Deep Reinforcement Learning

Policy gradient

Julien Vitay

Professur für Künstliche Intelligenz - Fakultät für Informatik

Policy search

  • Learning directly the Q-values in value-based methods (DQN) suffers from many problems:

    • The Q-values are unbounded: they can take any value (positive or negative), so the output layer must be linear.

    • The Q-values have a high variability: some (s,a) pairs have very negative values, others have very positive values. Difficult to learn for a NN.

    • Works only for small discrete action spaces: need to iterate over all actions to find the greedy action.

Policy search

  • Instead of learning the Q-values, one could approximate directly the policy \pi_\theta(s, a) with a neural network.

  • \pi_\theta(s, a) is called a parameterized policy: it depends directly on the parameters \theta of the NN.

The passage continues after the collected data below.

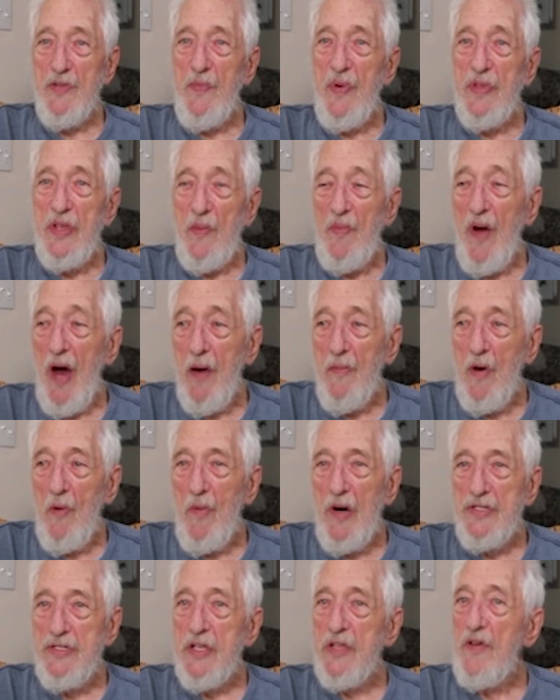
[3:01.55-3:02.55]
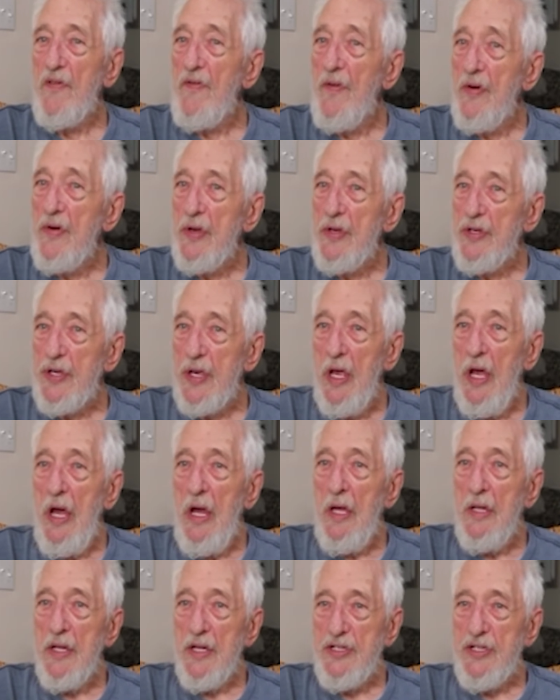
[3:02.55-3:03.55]
but the problem was that the
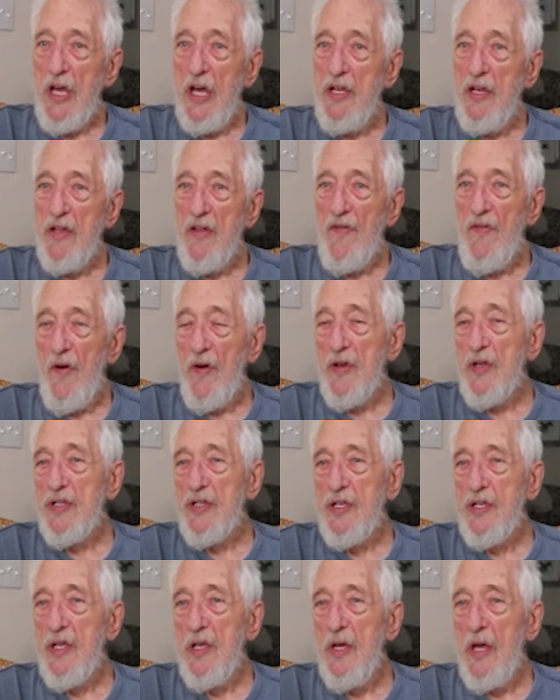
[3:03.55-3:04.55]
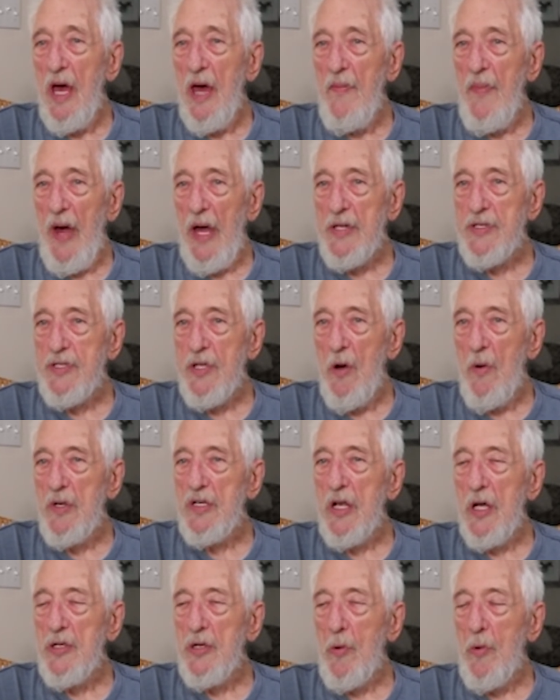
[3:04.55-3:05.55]
site of the furnace at Batstow was
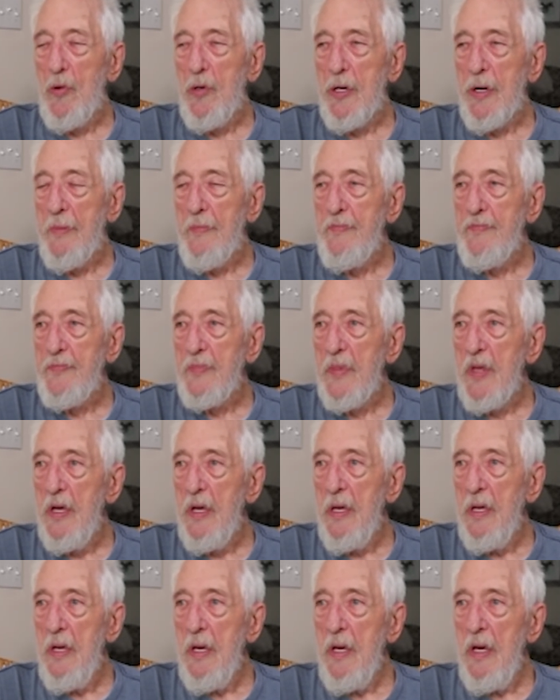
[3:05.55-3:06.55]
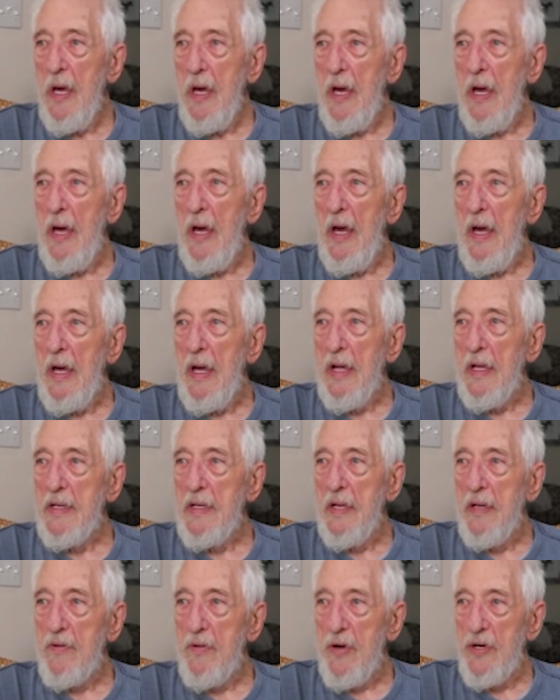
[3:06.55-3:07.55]
underwater. And
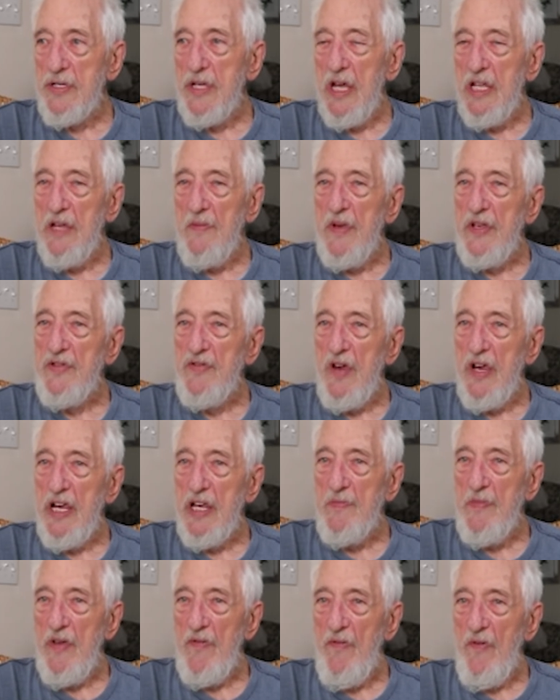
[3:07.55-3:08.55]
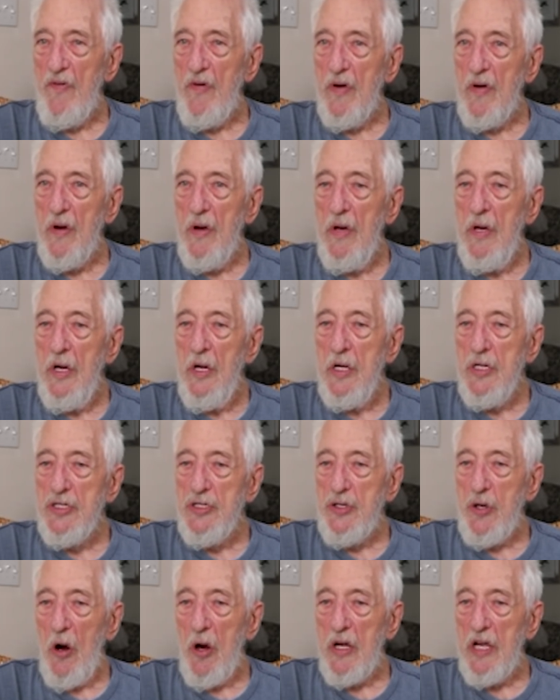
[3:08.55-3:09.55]
of course had to be drained before
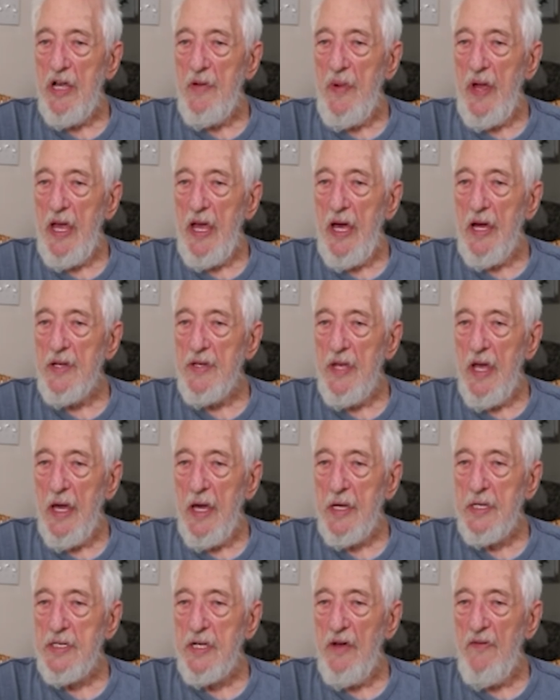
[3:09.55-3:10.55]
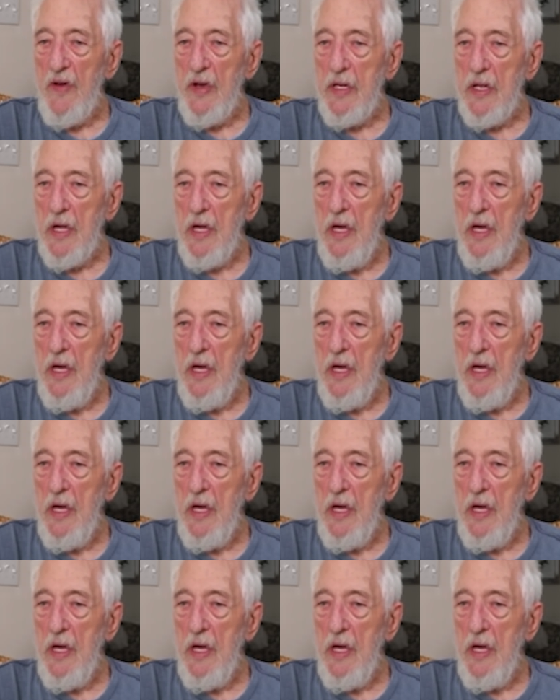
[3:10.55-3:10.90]
Starkey began to excavate it.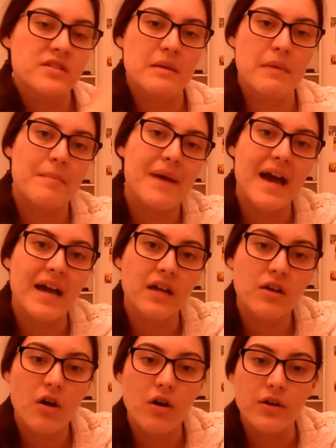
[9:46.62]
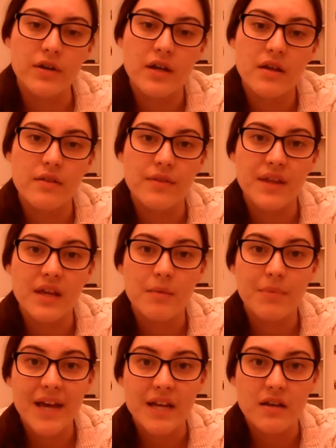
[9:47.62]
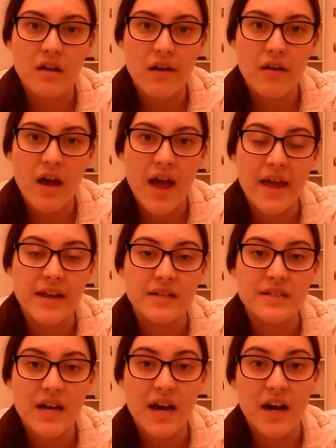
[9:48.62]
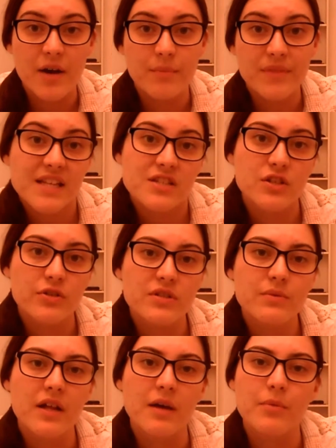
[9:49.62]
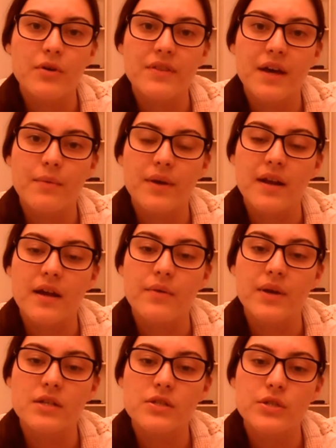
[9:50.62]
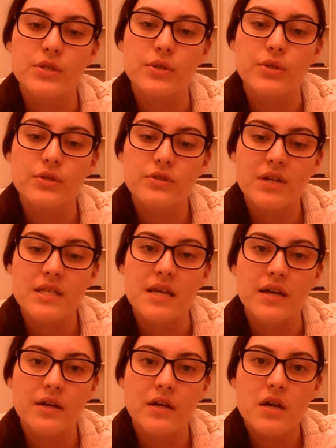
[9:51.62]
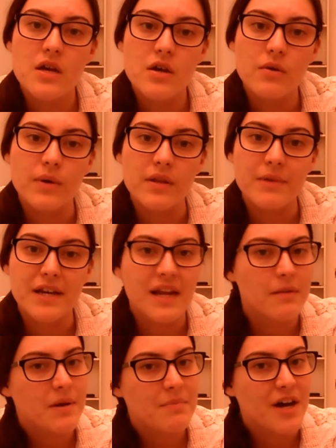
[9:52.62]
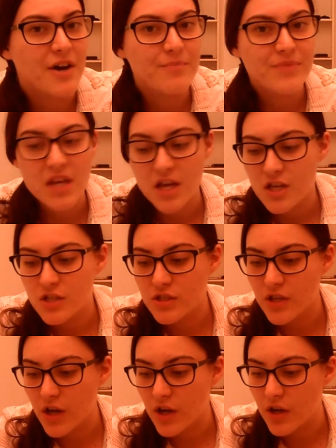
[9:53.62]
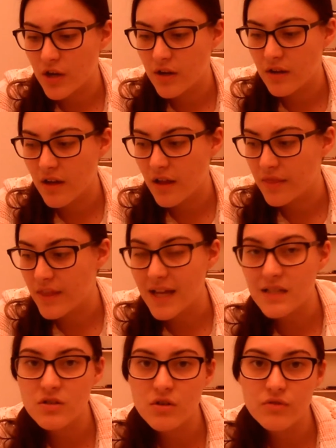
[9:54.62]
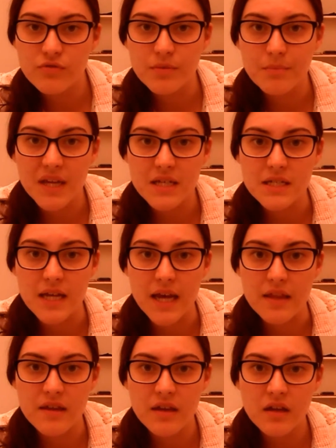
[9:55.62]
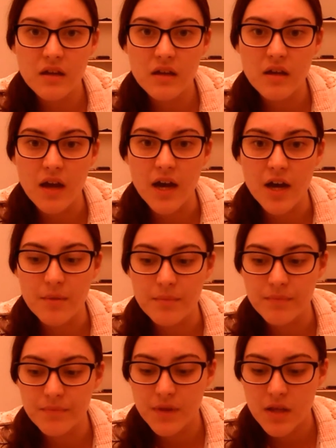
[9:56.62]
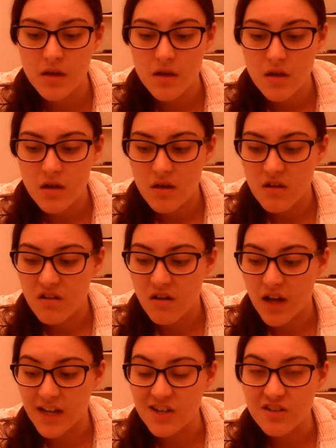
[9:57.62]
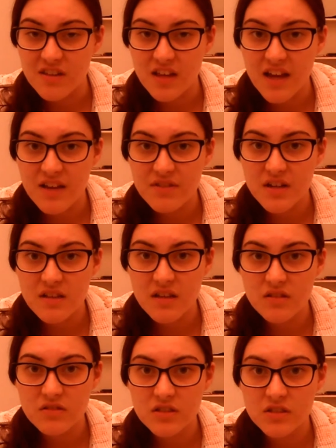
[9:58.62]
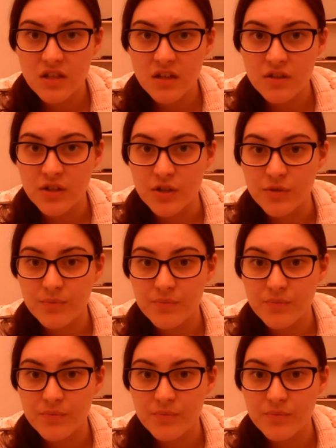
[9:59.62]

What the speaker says: see my bag on the bed, and that's new as well. I bought that when I went to Strezza with my nan and my pa. So that's all from me today, I think. I don't think I have anything else to show you.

  • For discrete action spaces, the output of the NN can be a softmax layer, directly giving the probability of selecting an action.

  • For continuous action spaces, the output layer can directly control the effector (joint angles).

Policy search

  • Parameterized policies can represent continuous policies and avoid the curse of dimensionality.


Policy search

  • Policy search methods aim at maximizing directly the expected return over all possible trajectories (episodes) \tau = (s_0, a_0, \dots, s_T, a_T)

\mathcal{J}(\theta) = \mathbb{E}_{\tau \sim \rho_\theta}[R(\tau)] = \int_{\tau} \rho_\theta(\tau) \; R(\tau) \; d\tau

  • All trajectories \tau selected by the policy \pi_\theta should be associated with a high expected return R(\tau) in order to maximize this objective function.

  • \rho_\theta(\tau) is the likelihood of the trajectory \tau under the policy \pi_\theta.

  • This means that the optimal policy should only select actions that maximizes the expected return: exactly what we want.

Policy search

  • Objective function to be maximized:

\mathcal{J}(\theta) = \mathbb{E}_{\tau \sim \rho_\theta}[R(\tau)] = \int_{\tau} \rho_\theta(\tau) \; R(\tau) \; d\tau

  • The objective function is however not model-free, as the likelihood of a trajectory does depend on the environments dynamics:

\rho_\theta(\tau) = p_\theta(s_0, a_0, \ldots, s_T, a_T) = p_0 (s_0) \, \prod_{t=0}^T \pi_\theta(s_t, a_t) \, p(s_{t+1} | s_t, a_t)

  • The objective function is furthermore not computable:

    • An infinity of possible trajectories to integrate if the action space is continuous.

    • Even if we sample trajectories, we would need a huge number of them to correctly estimate the objective function (sample complexity) because of the huge variance of the returns.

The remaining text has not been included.